I suppose you may not trust the source (me), but I should point out that I may not trust you either. It is my opinion that you tend to blow things out of proportion. Generally if I say that A is more common than B in my observation and the other person says the opposite based on their observation, then we best just live with the stalemate and move on to other issues. It is not something to get stuck on. This is what happens with most people, but for some reason you read more into those kinds of things and I have to waste 20 paragraphs defending my action. I ignore most of them, but sometimes you go too far.

You can't reasonably use a claim that 'A is more common than B' to say that B should therefore be ignored - as you did recently regarding the use of set-values in SimplifyingRdbms. You stating your observations has never been a problem I've had with you. It's your arrogant and illogical conclusions that I bring you to task on.

A small tweak would have given you: "I don't see set-values as common enough of a need to promote it as a standard DB feature." This is much less haughty and elitist; it puts yourself in the same 'shoes' (so to speak) as the other person in the argument - those of someone deciding which features should be 'promoted' with regards (in this case) to SimplifyingRdbms.
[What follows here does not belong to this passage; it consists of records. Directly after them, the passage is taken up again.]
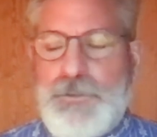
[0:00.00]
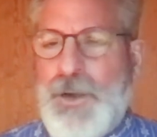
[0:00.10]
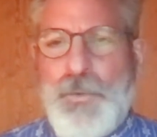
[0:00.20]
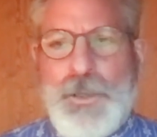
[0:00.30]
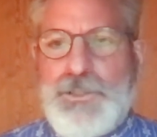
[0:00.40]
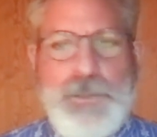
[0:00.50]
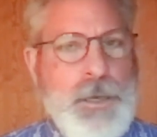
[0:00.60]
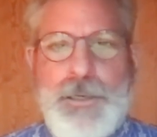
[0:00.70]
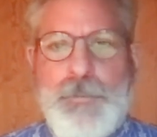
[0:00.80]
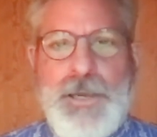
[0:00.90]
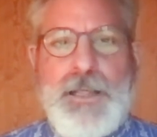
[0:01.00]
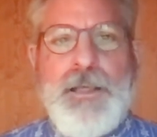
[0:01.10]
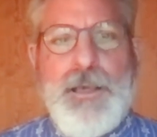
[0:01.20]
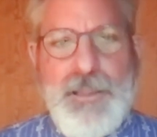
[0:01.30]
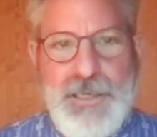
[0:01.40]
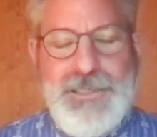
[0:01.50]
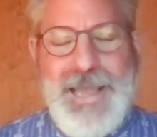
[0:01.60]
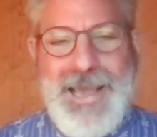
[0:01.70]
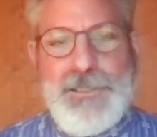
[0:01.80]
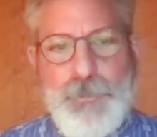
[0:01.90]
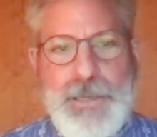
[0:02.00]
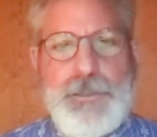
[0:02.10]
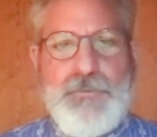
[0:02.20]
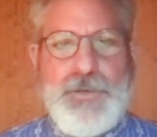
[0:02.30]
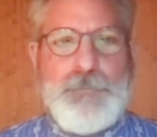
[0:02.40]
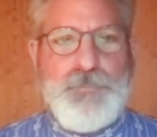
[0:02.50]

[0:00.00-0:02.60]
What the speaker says: No one's talking about this aspect of it.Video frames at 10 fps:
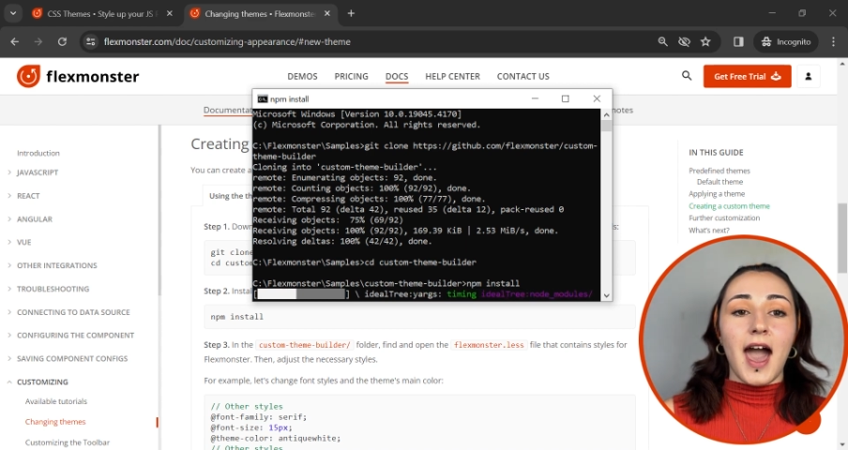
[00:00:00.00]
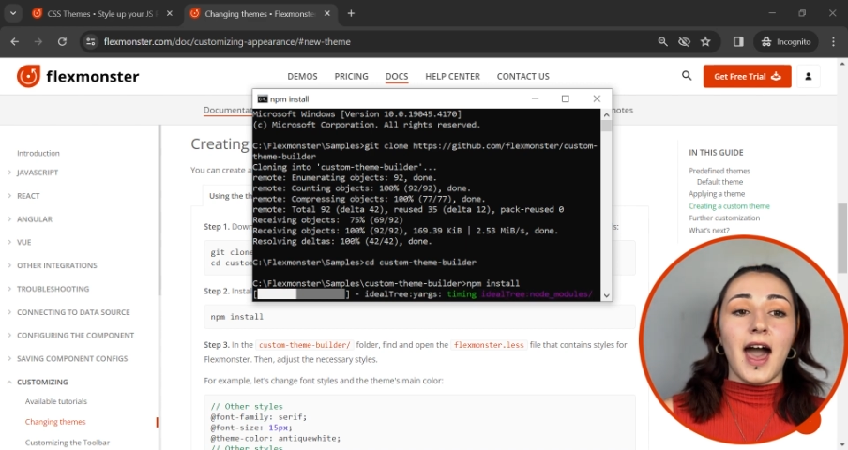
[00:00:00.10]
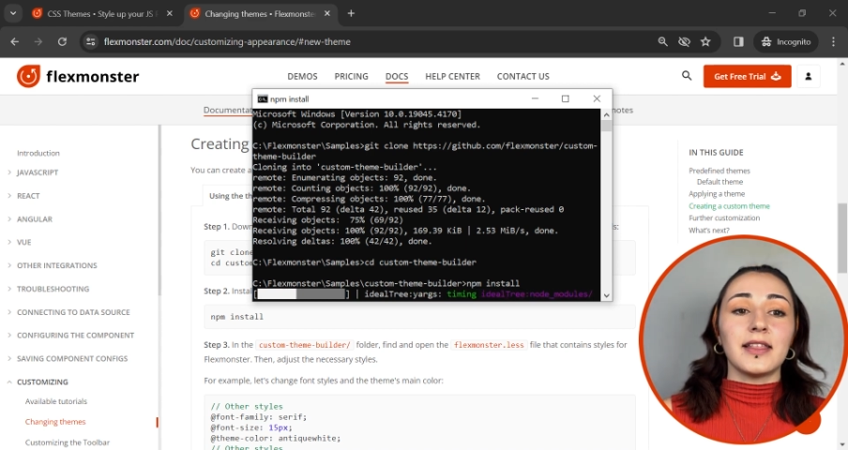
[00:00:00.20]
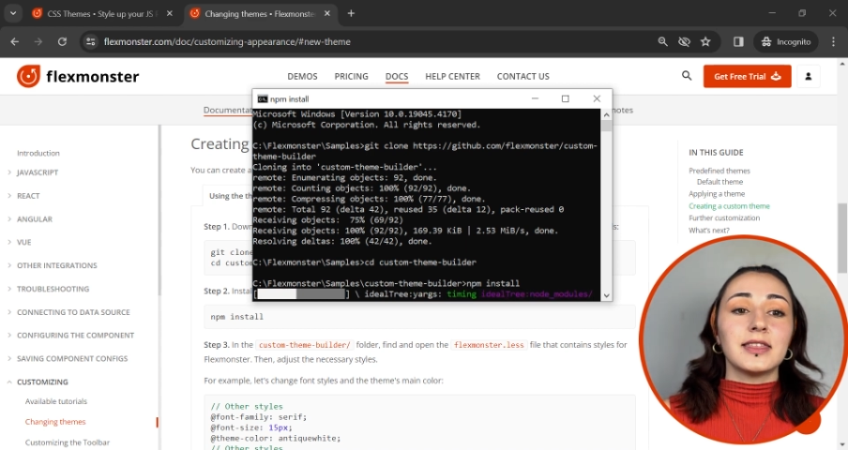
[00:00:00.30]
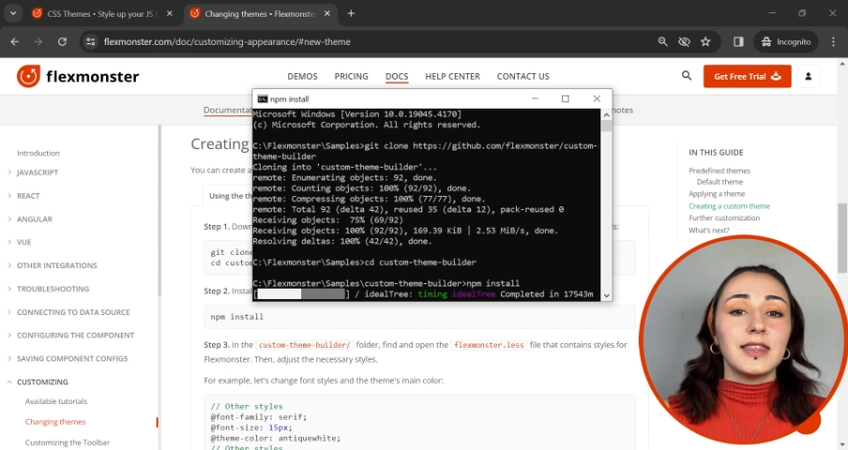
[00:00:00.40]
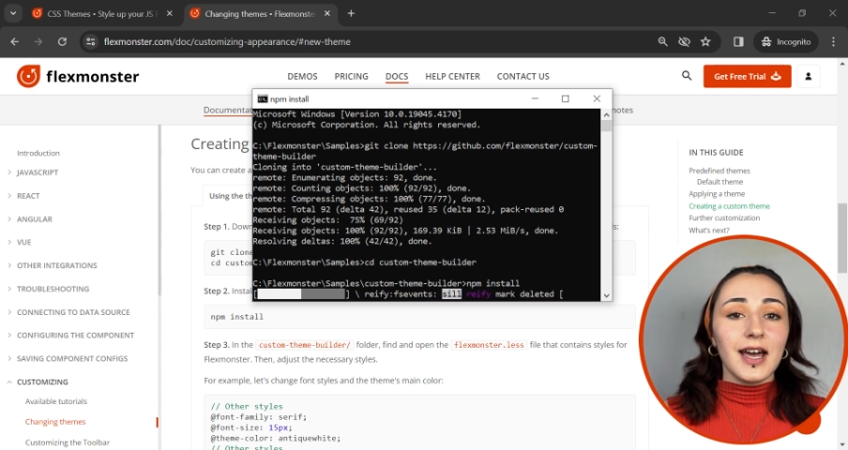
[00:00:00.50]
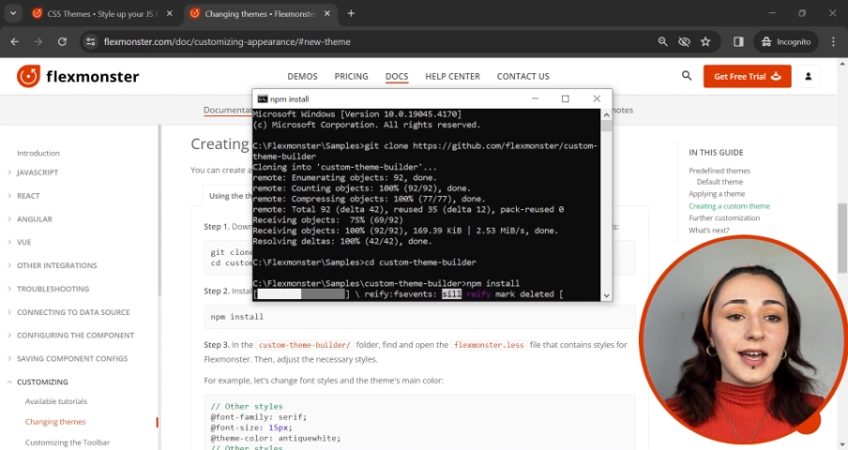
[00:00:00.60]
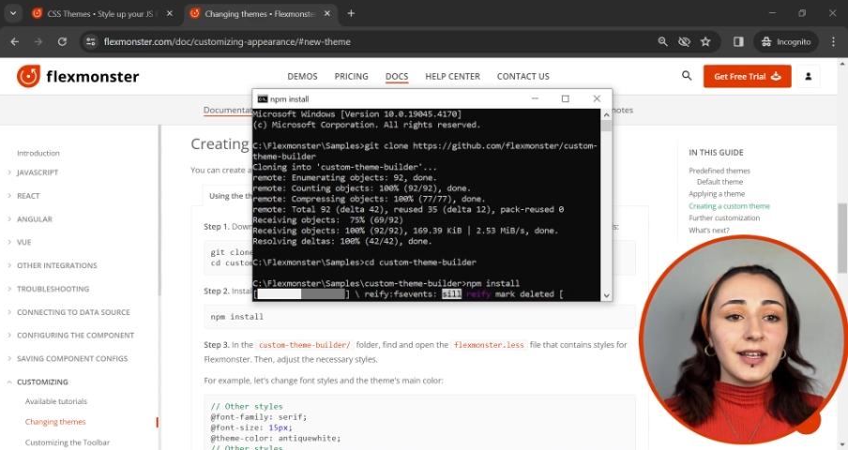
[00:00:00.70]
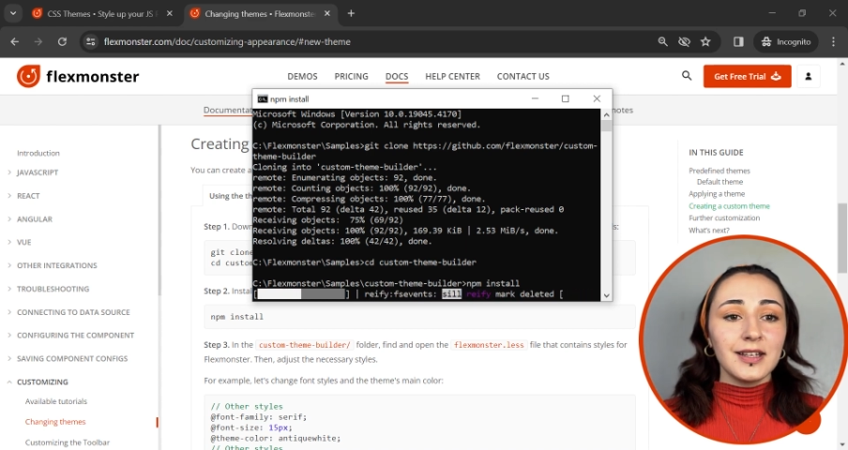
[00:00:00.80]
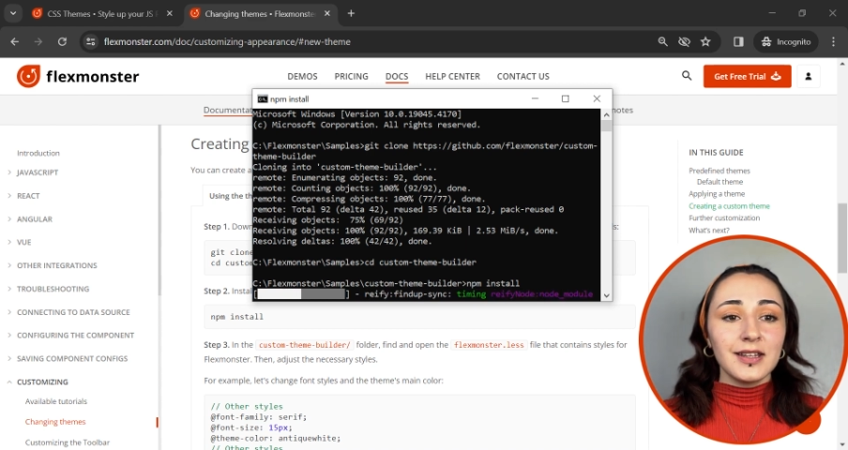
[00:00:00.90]
and
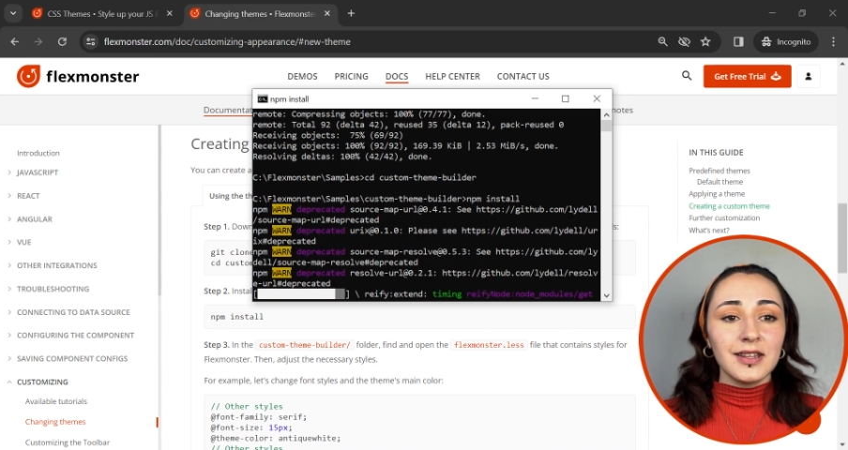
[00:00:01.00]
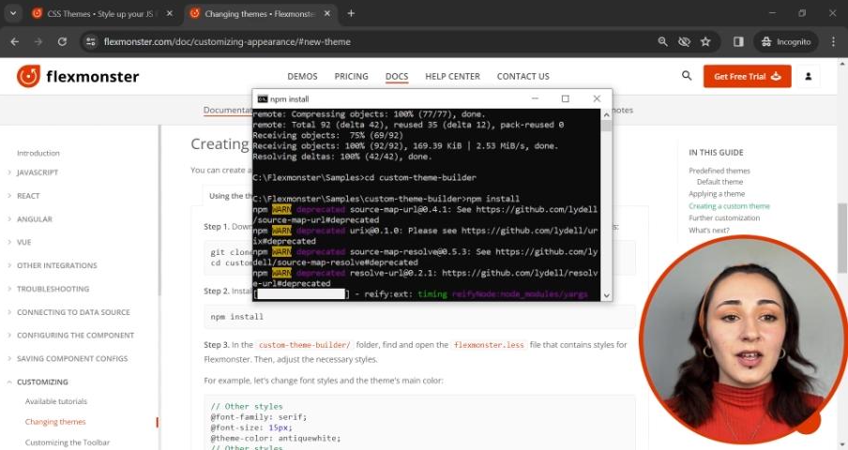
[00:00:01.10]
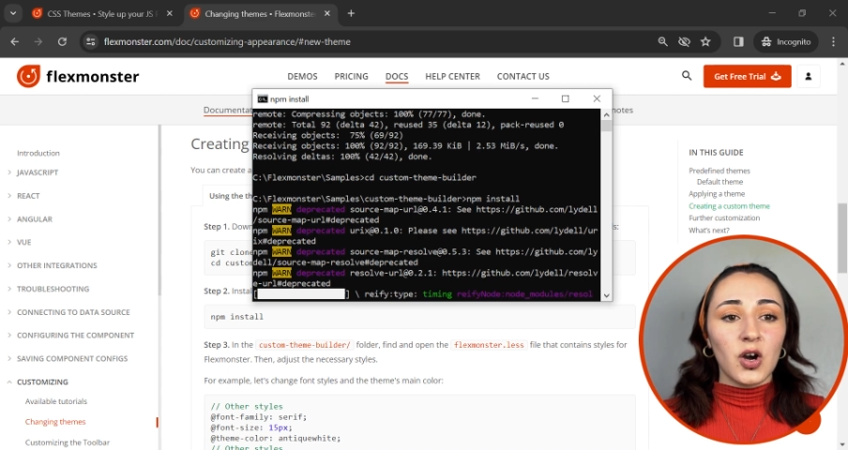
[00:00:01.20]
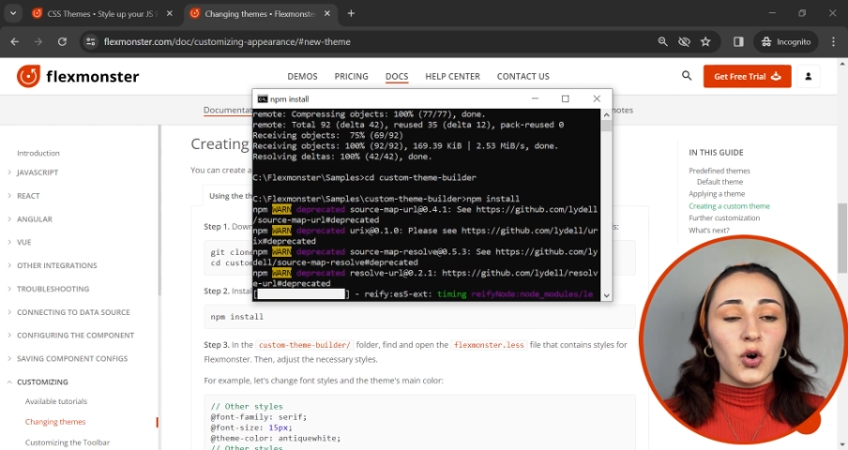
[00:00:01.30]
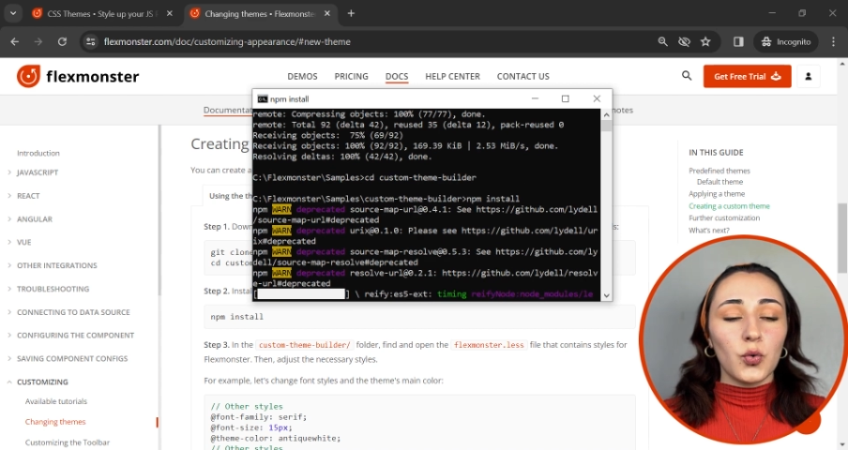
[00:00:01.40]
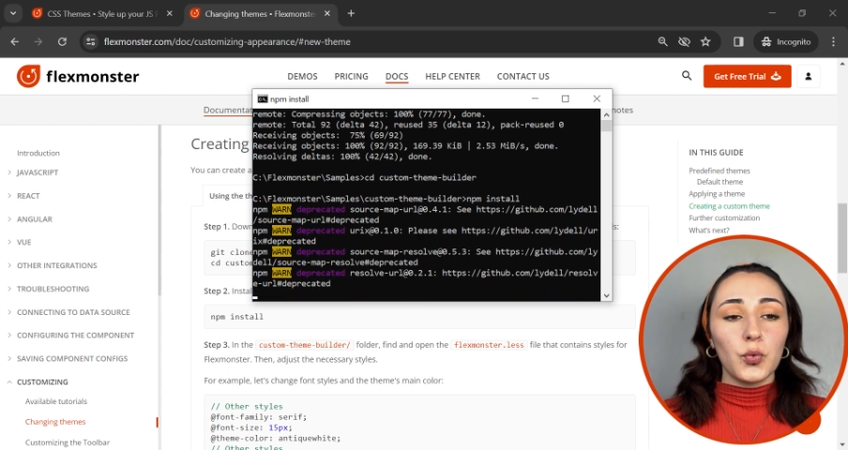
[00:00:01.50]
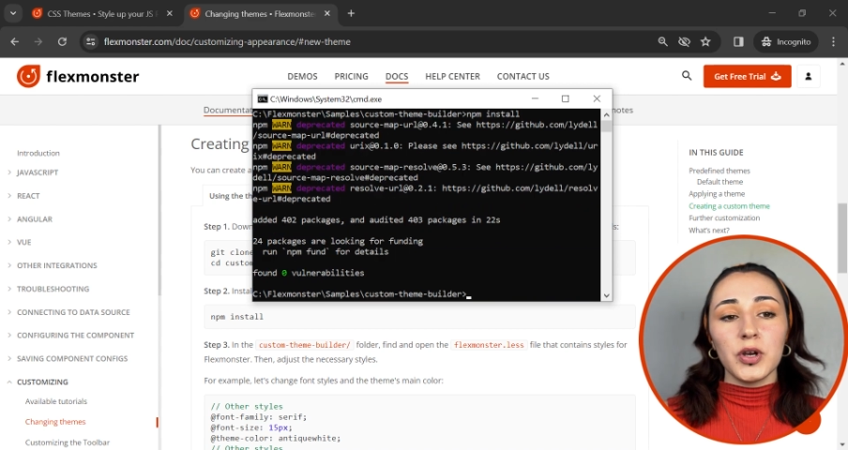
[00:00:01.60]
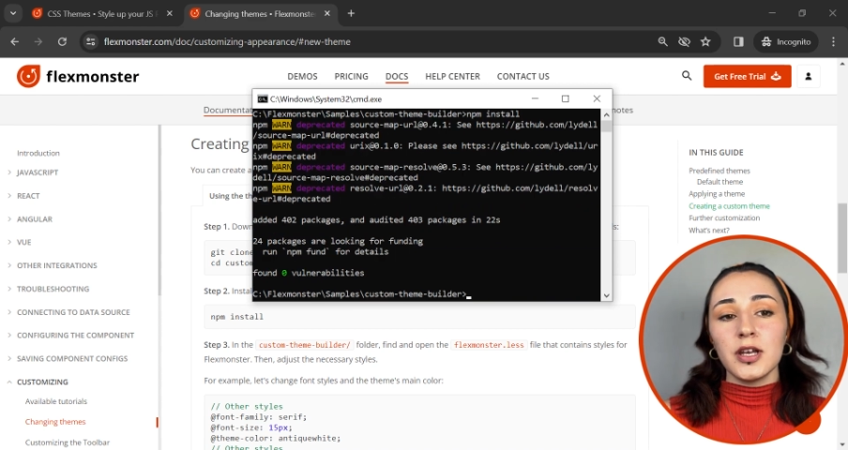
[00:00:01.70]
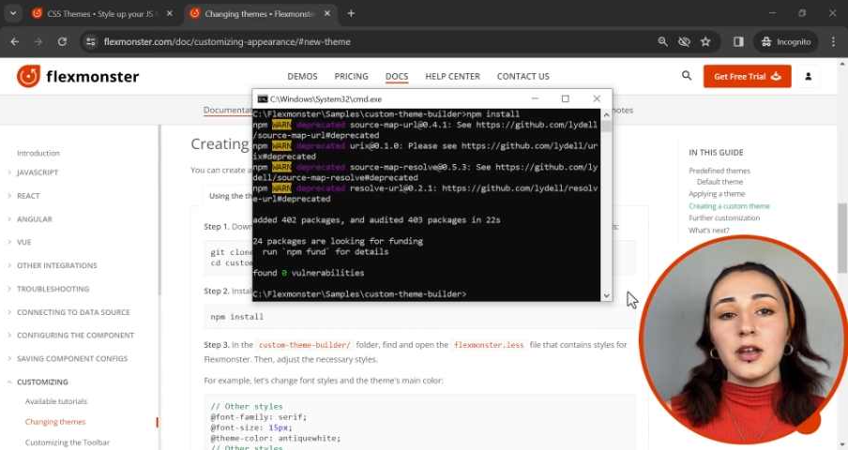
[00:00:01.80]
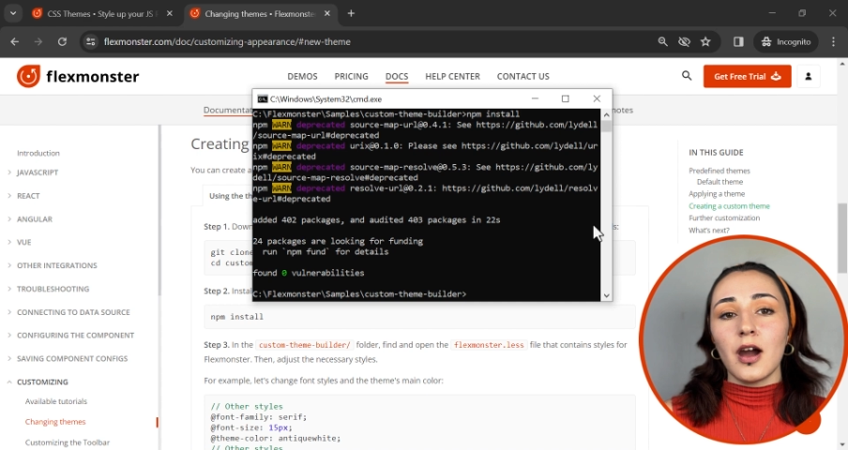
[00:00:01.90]
then we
Which did you actually intend, I wonder? 'TopMind' has admitted to soaring levels of arrogance before, and it wouldn't surprise me if he meant, consciously or otherwise, to act just as elitist as he sounded.

If you consider this mere 'nagging', you should consider just how many people get pissed off at you on a regular basis.

Hmmm... even if there were an "average person", there is much evidence that said person shouldn't be making decisions associated with an expert's field. I'd really hate to drive across a bridge designed by "the average person".

When you, consciously or otherwise, demean other the experiences and opinions of other people while promoting yourself, people react. I, being quite introspective, generally know both when and why I am reacting, but even that doesn't prevent me from reacting. You have claimed before that repeatedly shouting "I am great!" isn't all that big a sin, but what your words actually say is "I am better and more important than you!".

And you repeat them - over and over and over again. If you've ever been serious in your search for an understanding as to why people are so often rude to you, the answer is here. They consider you to have been rude first.

See above about anger leaking into other issues.